Although he hired someone to care for her, after he would leave for his work often Muriel would walk to where he was—a one mile round trip that she would sometimes make ten times in a day. As he helped her get ready for bed at night, he would see that her feet were bruised and bloodied.
Finally he decided that he could no longer keep his position and care for Muriel, so he resigned the presidency of the college, saying, "Had I not promised, forty-two years before, 'in sickness and in health...till death do us part'?"

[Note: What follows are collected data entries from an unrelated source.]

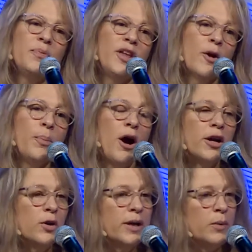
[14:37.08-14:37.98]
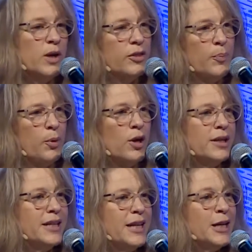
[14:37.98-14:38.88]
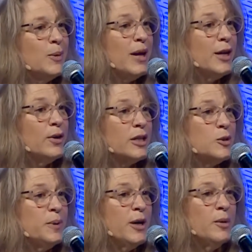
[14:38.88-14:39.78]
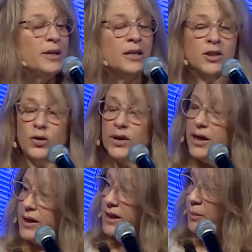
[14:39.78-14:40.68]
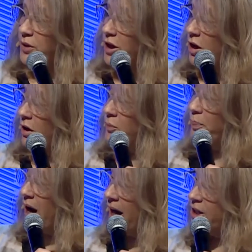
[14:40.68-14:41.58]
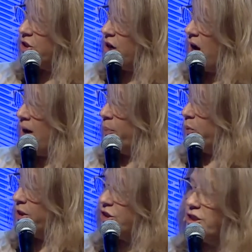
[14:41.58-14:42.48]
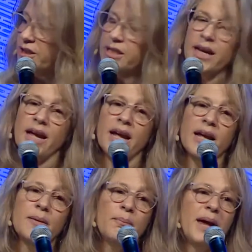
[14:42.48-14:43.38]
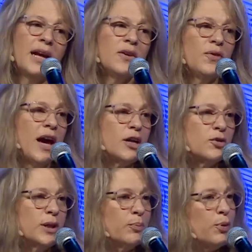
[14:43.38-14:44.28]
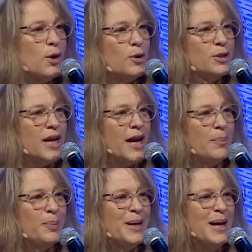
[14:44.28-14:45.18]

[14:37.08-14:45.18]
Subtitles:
They're partnering with the Portland Incubator Experiment, creating something called Pie Shop, which is a manufacturing prototype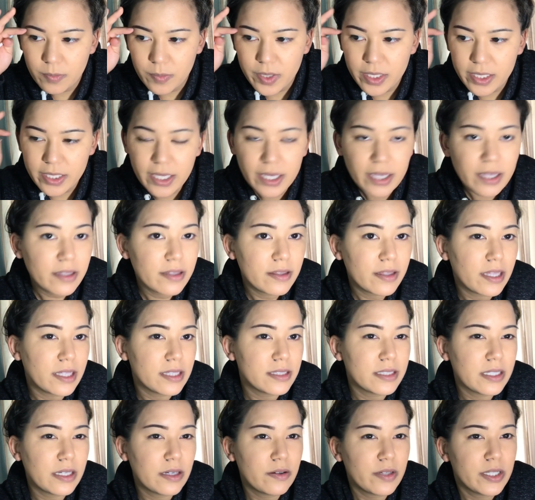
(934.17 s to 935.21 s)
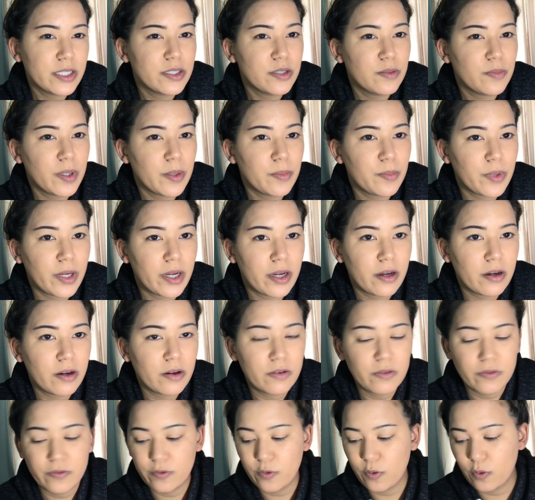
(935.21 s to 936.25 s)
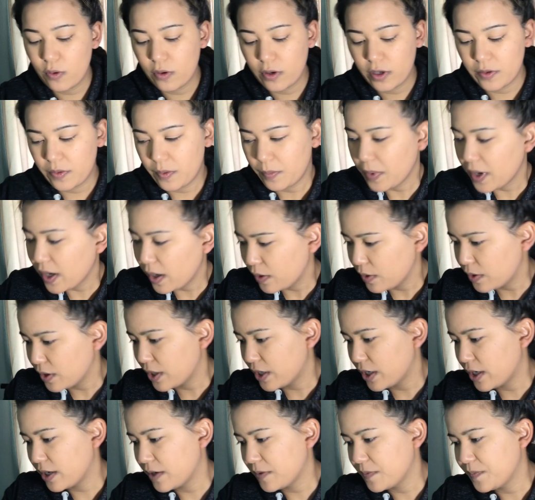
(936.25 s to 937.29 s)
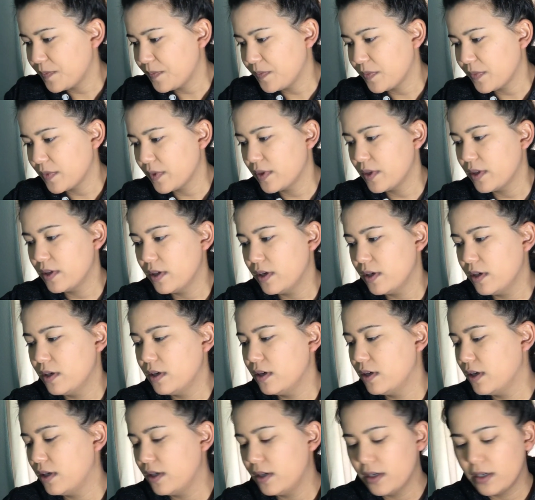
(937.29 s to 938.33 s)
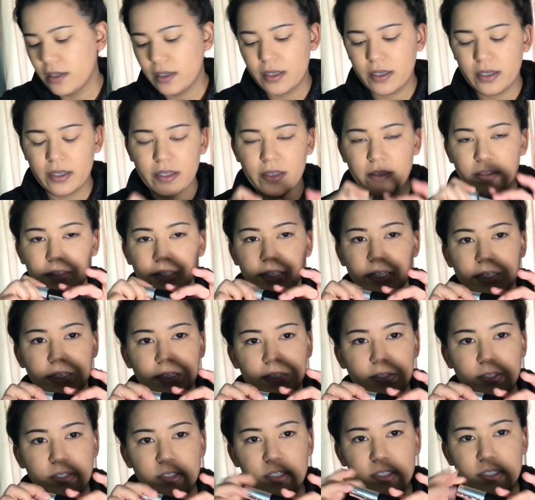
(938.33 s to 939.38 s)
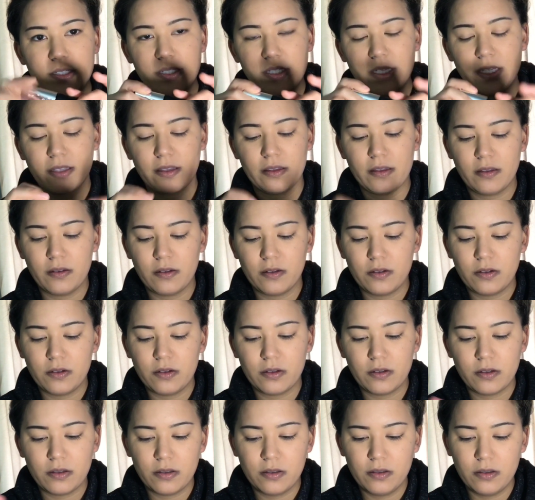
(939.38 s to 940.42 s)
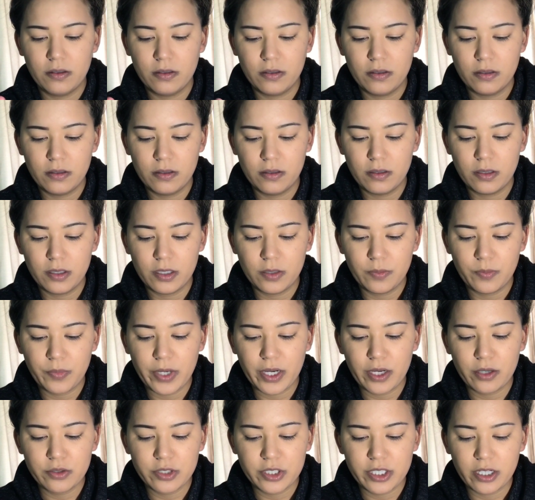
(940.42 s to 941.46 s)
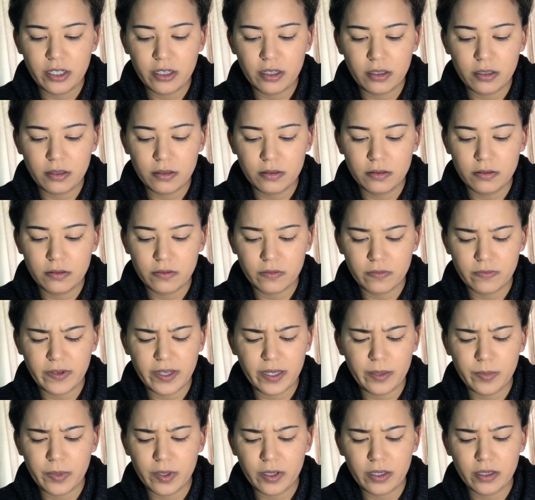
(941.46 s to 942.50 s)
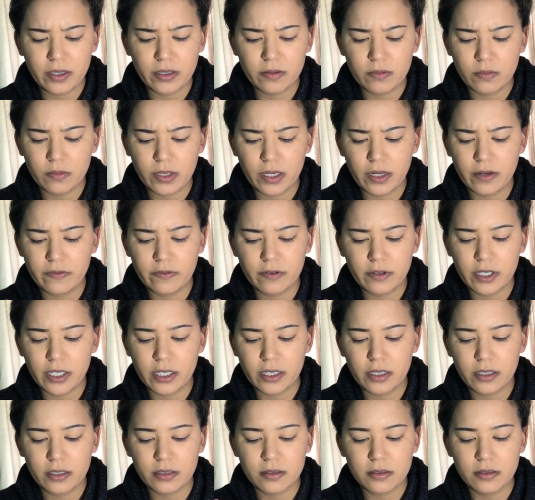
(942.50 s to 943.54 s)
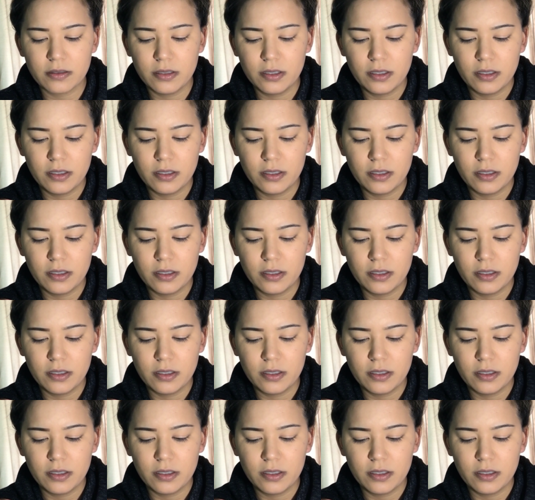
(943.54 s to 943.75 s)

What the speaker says: But yeah, that's how I do my brow for the powder. And then just take the little brow gel, fiber, whatever it is.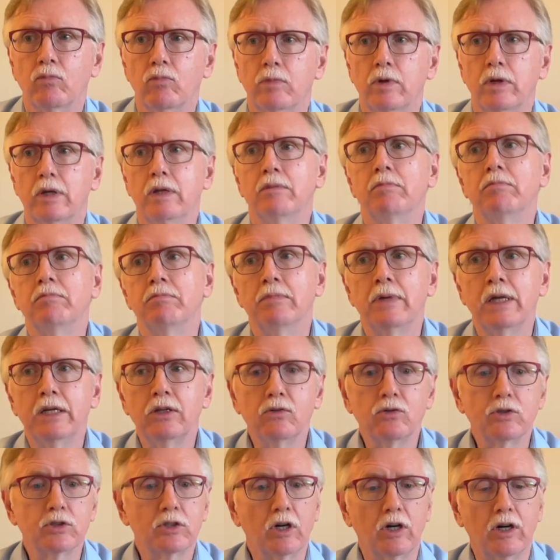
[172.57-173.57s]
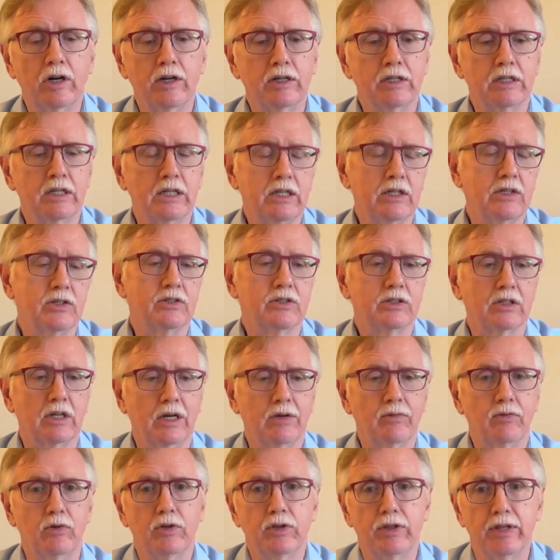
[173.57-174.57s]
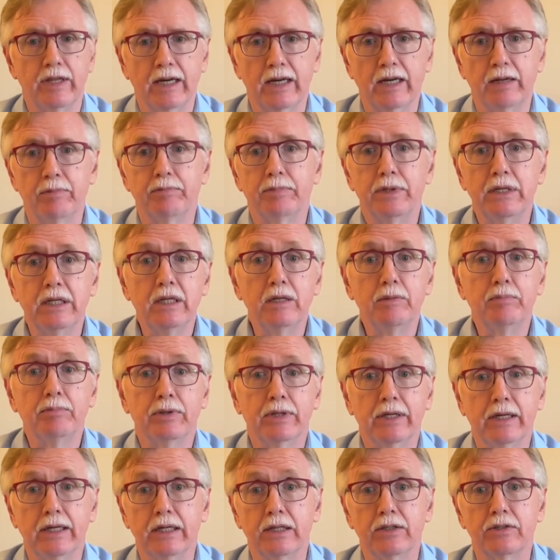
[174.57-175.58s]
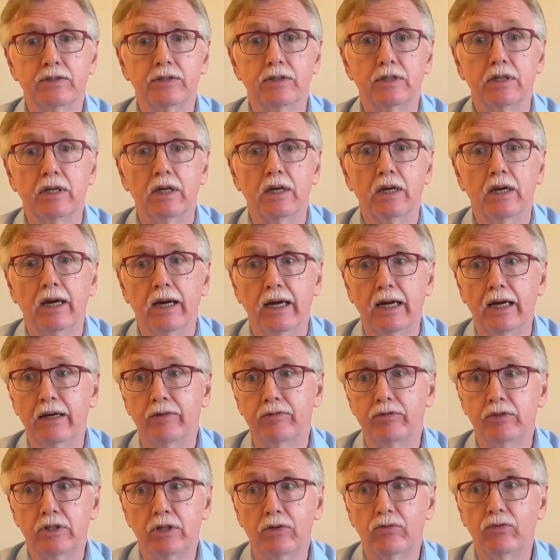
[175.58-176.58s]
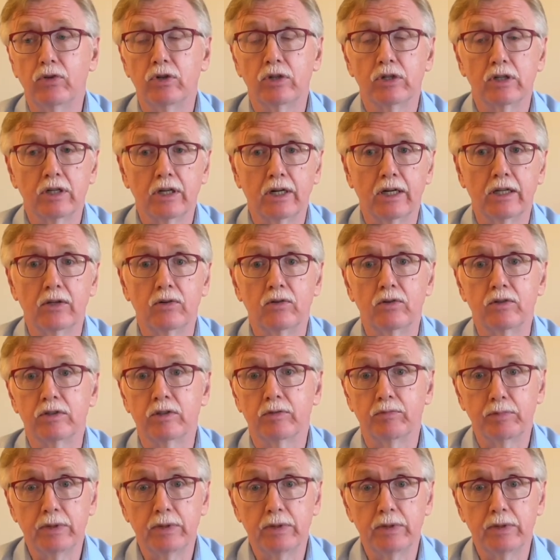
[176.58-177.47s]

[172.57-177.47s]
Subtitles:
In Mendel's garden, he discovered that pea plants have different colors of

McQuilkin was criticized for his decision. After all, other people could take care of Muriel, they told him, but not everyone could fill his shoes at the school. Soon she would not even know who he was, so why should he give up the ministry he had worked so long to develop in order to care for her?
He answered them with these words: "It's not that I have to. It's that I get to. I love her very dearly.... It's a great honor to care for such a wonderful person."
Robert McQuilkin's love draws us back to Jesus' love. "Greater love has no one than this, that he lay down his life for his friends," said Jesus (John 15:13). Jesus loved us so much that He laid down His life for us.
We're not always very lovable. Yet He cares for us—not because He has to but because He wants to for He loves us that much.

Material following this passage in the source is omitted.